[Opening RECORDS SUPPLIED section]
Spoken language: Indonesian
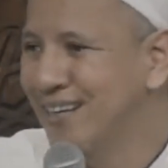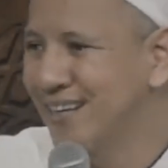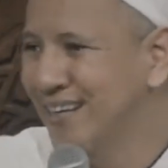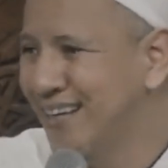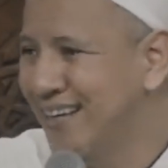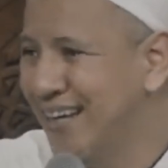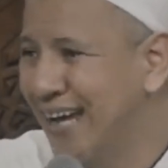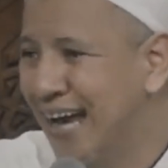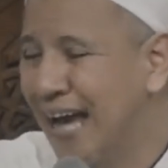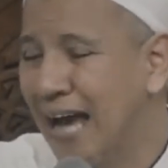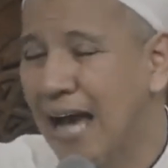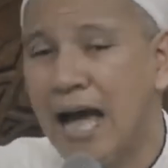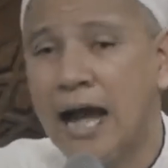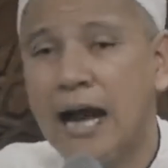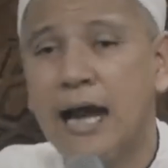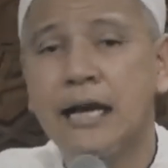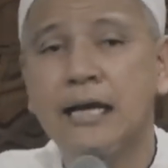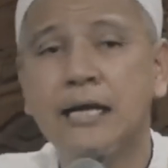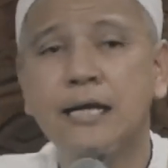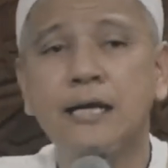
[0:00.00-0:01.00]
ya
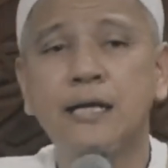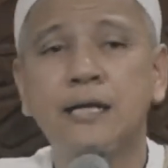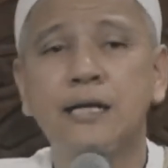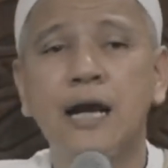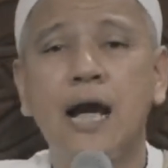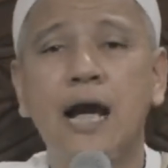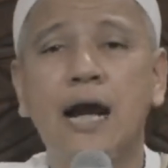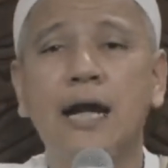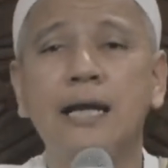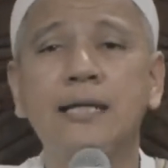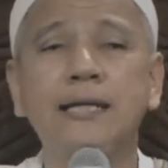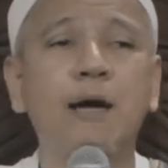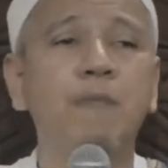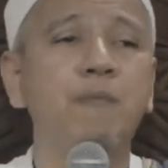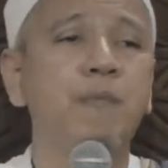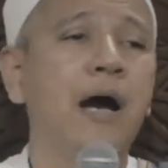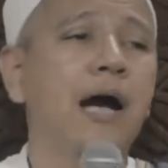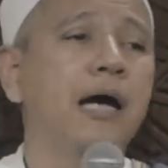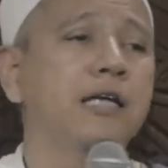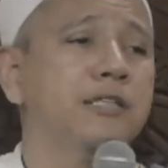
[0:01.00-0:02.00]
akan akan
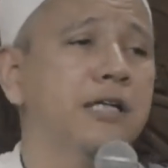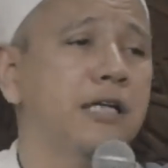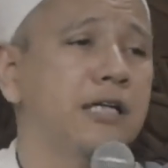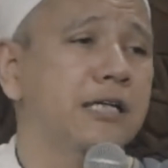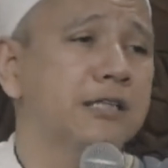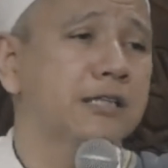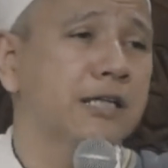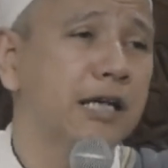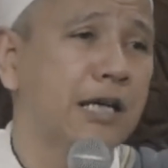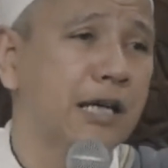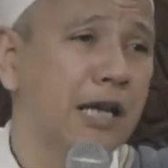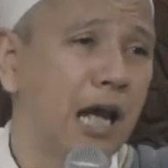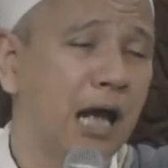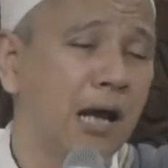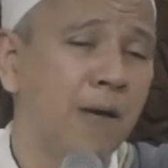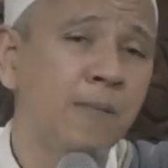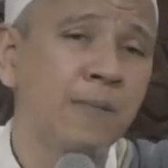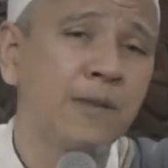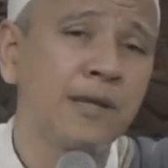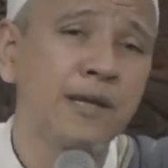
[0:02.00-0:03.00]
tampak hasilnya segera.
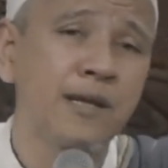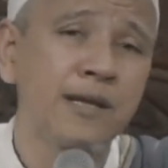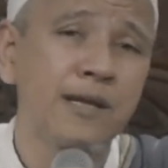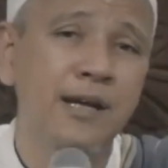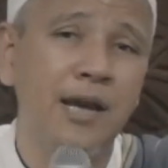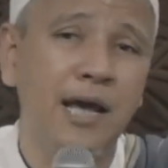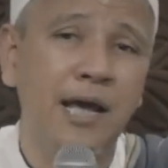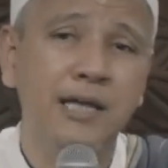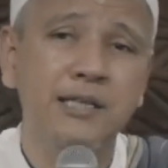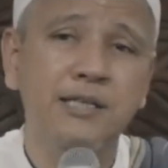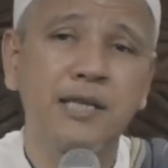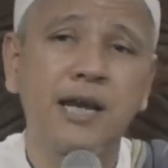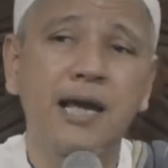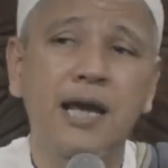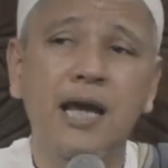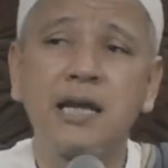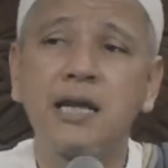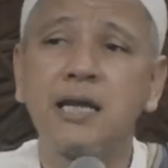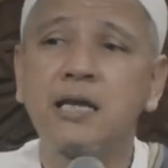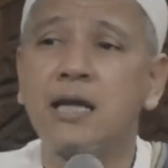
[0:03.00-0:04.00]
Nah yang sering
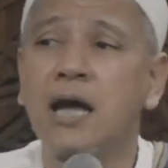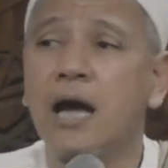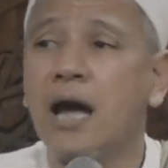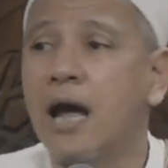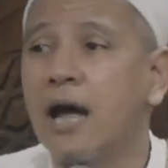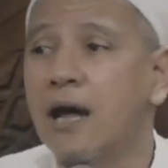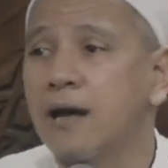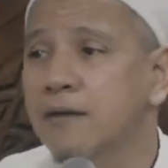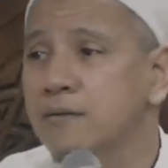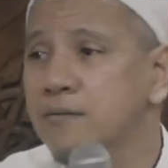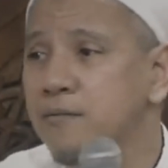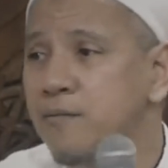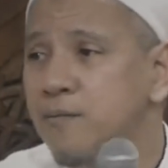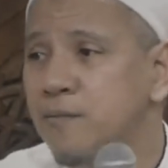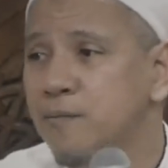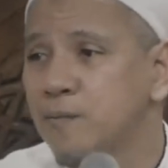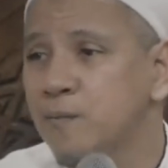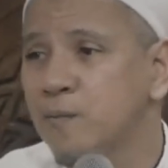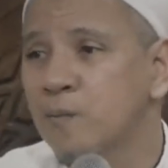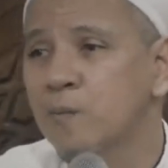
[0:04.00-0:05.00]
kali ndak,
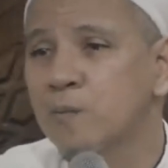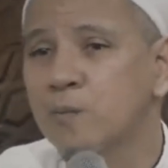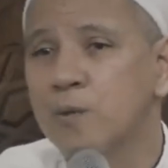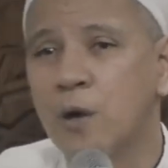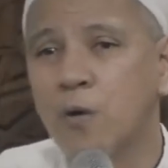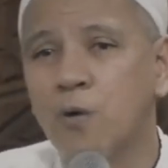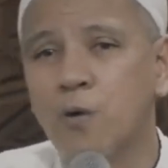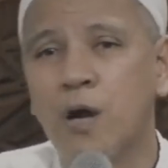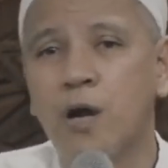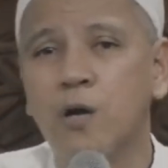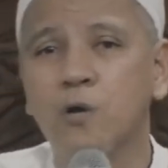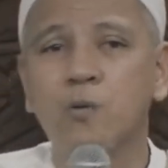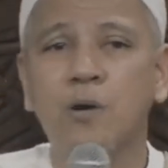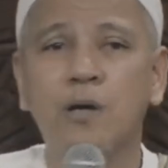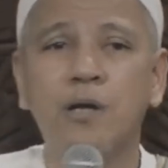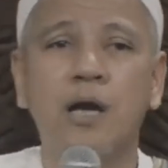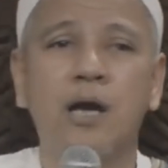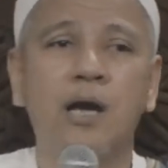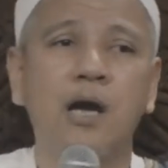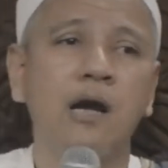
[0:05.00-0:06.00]
tahu orang
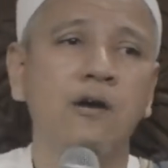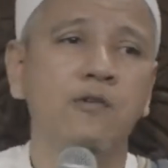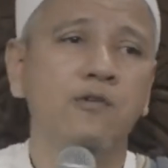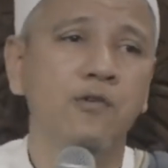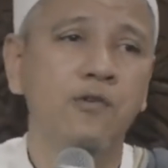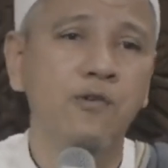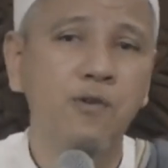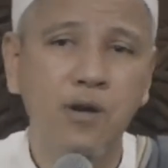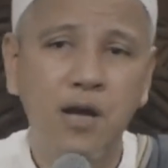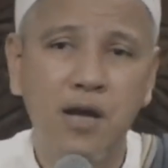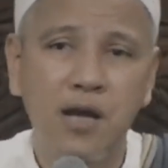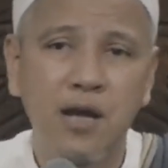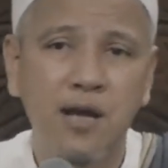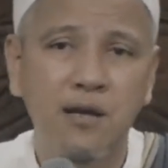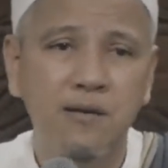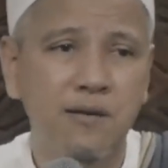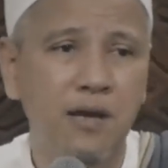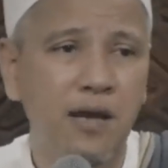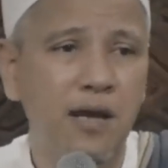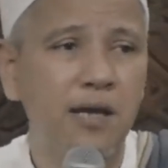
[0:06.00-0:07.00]
tuanya nggak
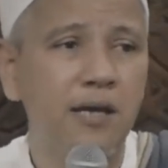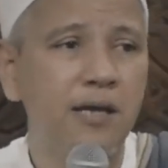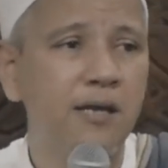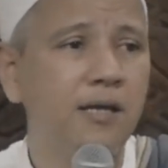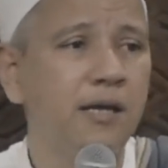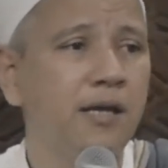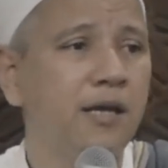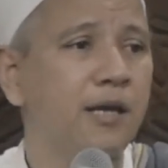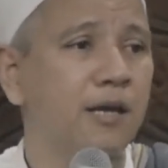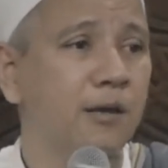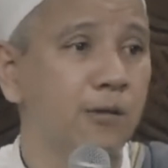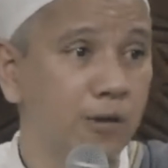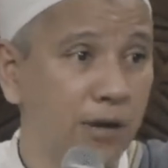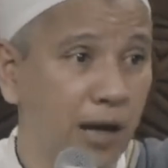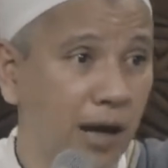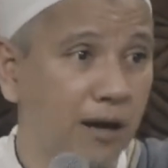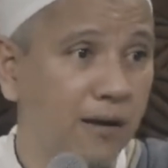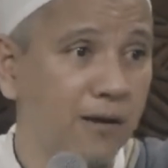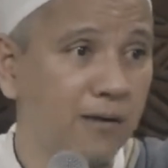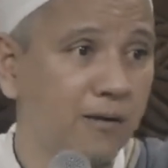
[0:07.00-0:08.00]
sholat, ndak ini gitu
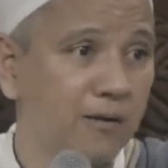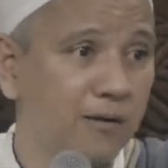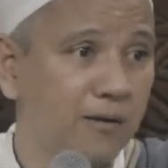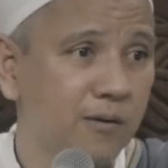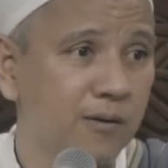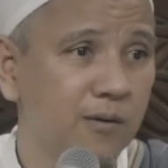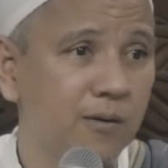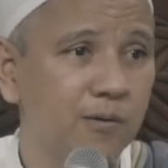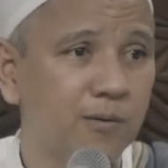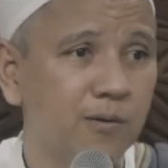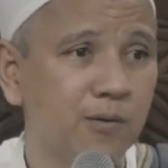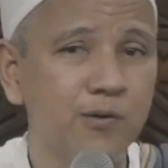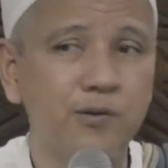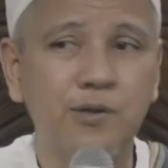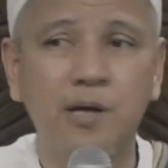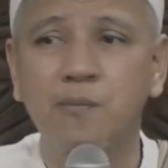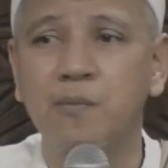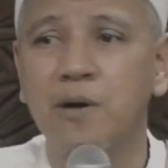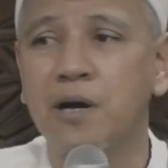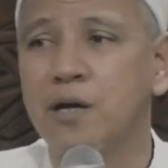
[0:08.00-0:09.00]
ya. Terus
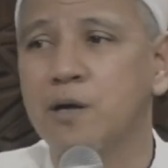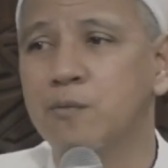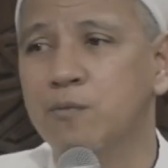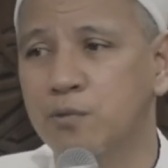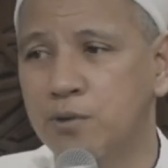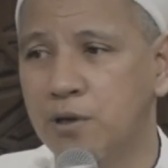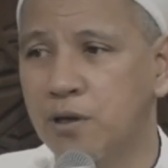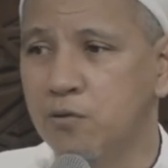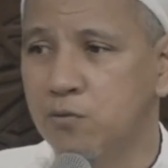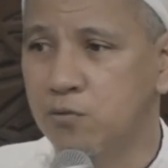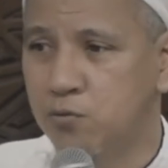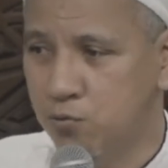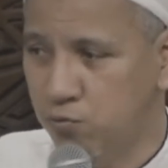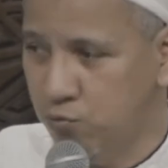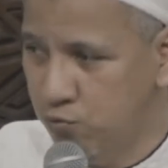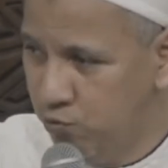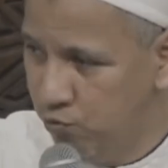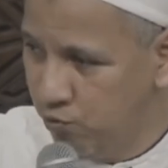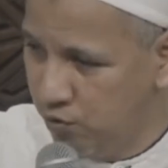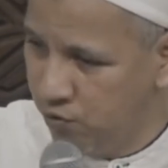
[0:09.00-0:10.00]
tambah kemudian
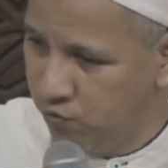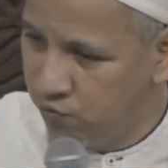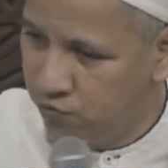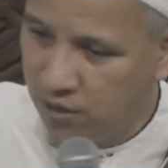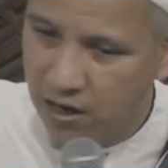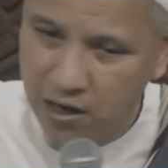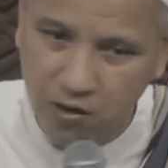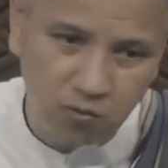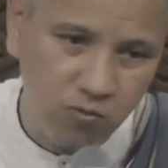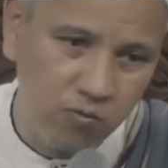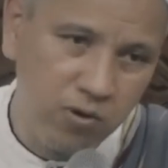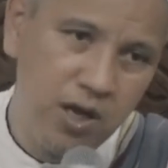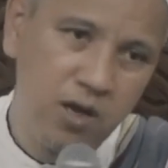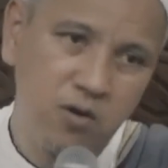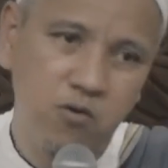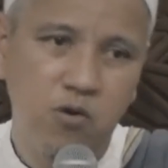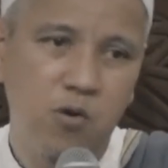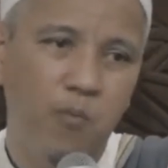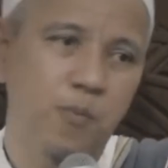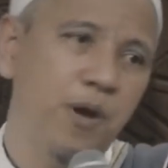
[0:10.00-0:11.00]
tunjukkan
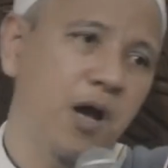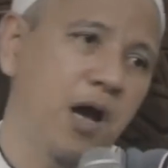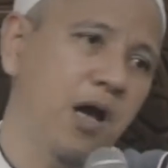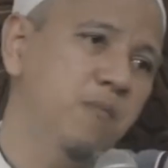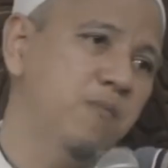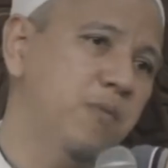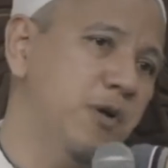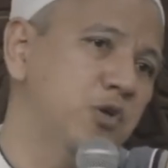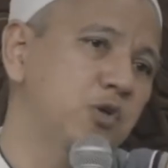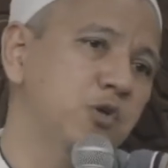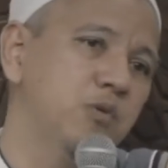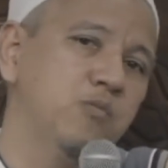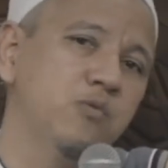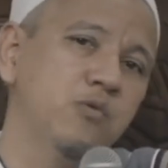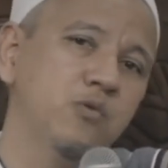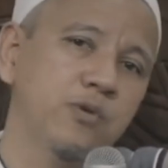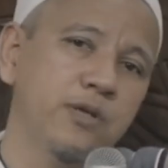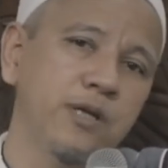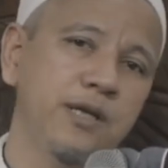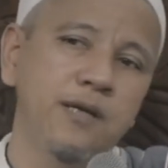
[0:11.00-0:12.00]
sarungan, kopiahan, baju
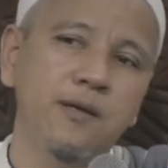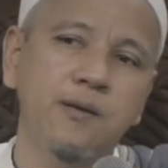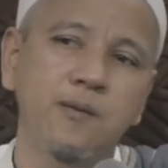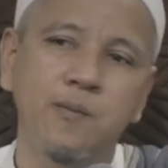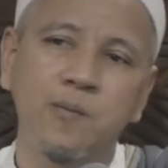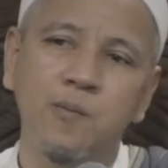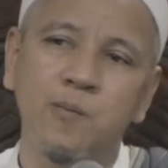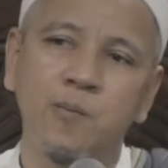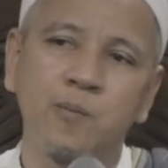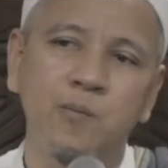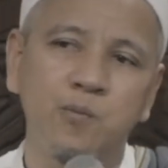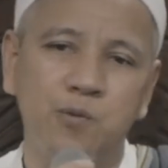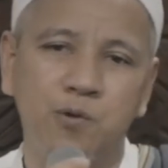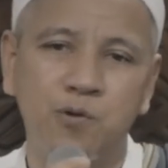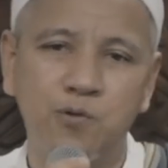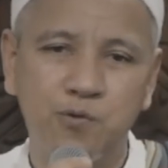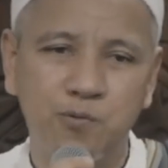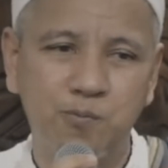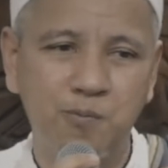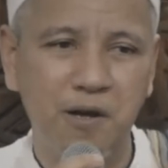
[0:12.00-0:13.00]
putih,
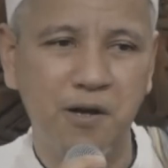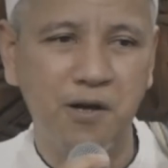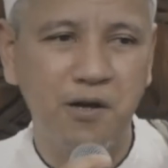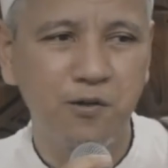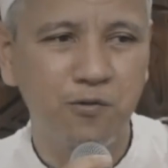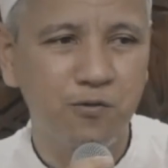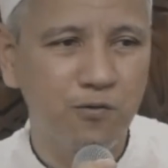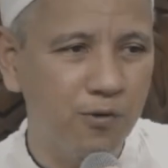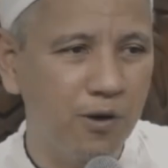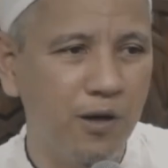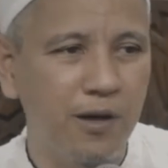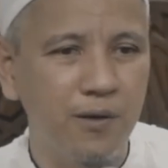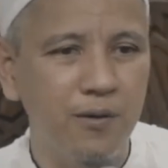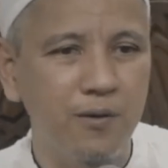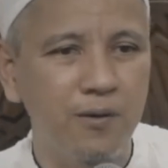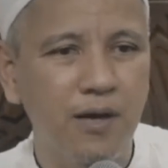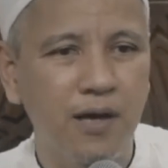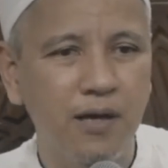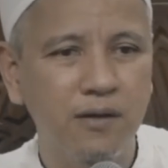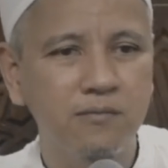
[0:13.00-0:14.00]
terus pakai
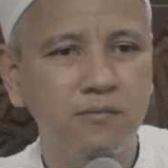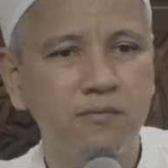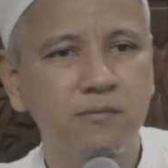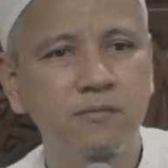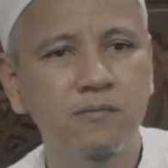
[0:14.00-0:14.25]
selendang.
[Closing RECORDS SUPPLIED section]
TASK TO COMPLETE:
Could you set down word for word each line from the one holding "[0:11.00-0:12.00]" through the end of the material above, without any pictures?

RESPONSE BOX:
[0:11.00-0:12.00]
sarungan, kopiahan, baju
[0:12.00-0:13.00]
putih,
[0:13.00-0:14.00]
terus pakai
[0:14.00-0:14.25]
selendang.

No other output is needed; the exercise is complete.